_Directions_: From the first entry to the last, copy everything exactly except the pictures.

_Information provided_:
▬▬▬▬▬▬
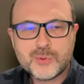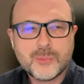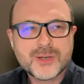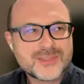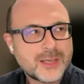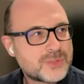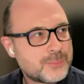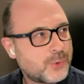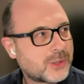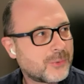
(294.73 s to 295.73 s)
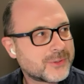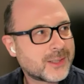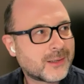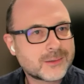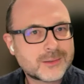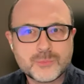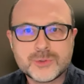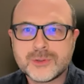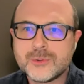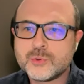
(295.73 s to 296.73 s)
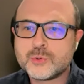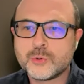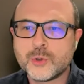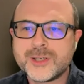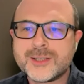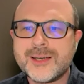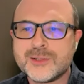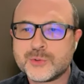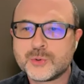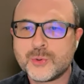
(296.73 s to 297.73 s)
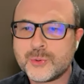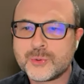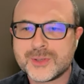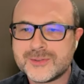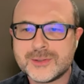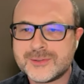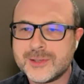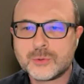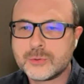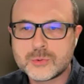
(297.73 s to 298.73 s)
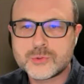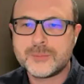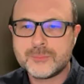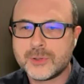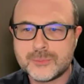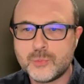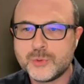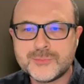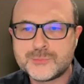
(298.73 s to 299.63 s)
pour moi, c'est un petit peu, comment dire, euh, comme une, une cour de récré, la photo de rue. C'est le truc où je vais me,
▬▬▬▬▬▬
_Written answer_:
(294.73 s to 295.73 s)
(295.73 s to 296.73 s)
(296.73 s to 297.73 s)
(297.73 s to 298.73 s)
(298.73 s to 299.63 s)
pour moi, c'est un petit peu, comment dire, euh, comme une, une cour de récré, la photo de rue. C'est le truc où je vais me,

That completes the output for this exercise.